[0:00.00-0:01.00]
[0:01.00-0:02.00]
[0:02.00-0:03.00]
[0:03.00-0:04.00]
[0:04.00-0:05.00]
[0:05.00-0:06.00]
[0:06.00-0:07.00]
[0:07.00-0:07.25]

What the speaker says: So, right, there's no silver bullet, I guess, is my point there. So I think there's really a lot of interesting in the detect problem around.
———
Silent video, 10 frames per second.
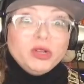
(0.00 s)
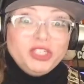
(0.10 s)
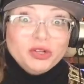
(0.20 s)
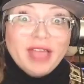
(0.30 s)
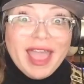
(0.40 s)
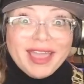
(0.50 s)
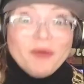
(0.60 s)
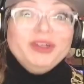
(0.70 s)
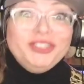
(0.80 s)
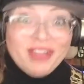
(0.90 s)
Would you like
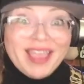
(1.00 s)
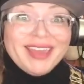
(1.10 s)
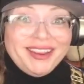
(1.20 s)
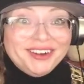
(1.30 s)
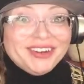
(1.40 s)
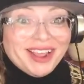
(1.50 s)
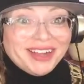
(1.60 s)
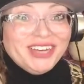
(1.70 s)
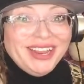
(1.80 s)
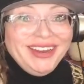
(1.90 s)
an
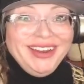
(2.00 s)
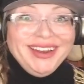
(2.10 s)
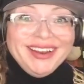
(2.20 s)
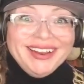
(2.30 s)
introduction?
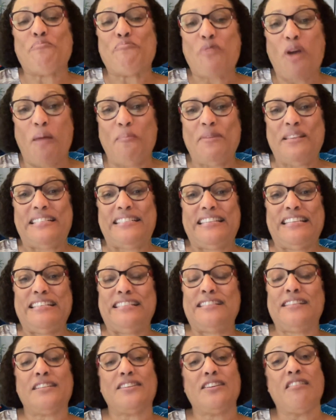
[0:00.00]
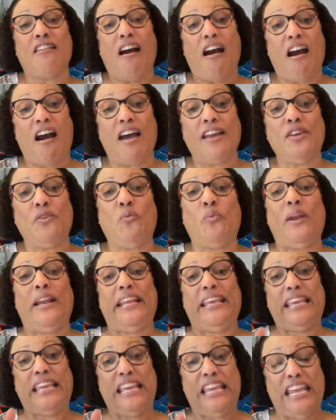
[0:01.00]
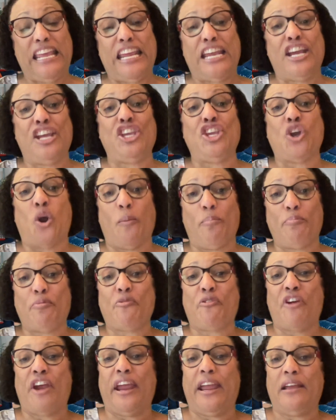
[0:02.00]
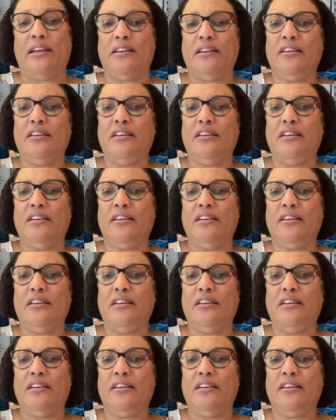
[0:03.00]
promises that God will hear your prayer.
———
The problem |
Using the material above, transcribe exactly the lines from the line with "[0:00.00-0:01.00]" to the line with "What the speaker"; both count, and nothing else goes in.

Result below |
[0:00.00-0:01.00]
[0:01.00-0:02.00]
[0:02.00-0:03.00]
[0:03.00-0:04.00]
[0:04.00-0:05.00]
[0:05.00-0:06.00]
[0:06.00-0:07.00]
[0:07.00-0:07.25]

What the speaker says: So, right, there's no silver bullet, I guess, is my point there. So I think there's really a lot of interesting in the detect problem around.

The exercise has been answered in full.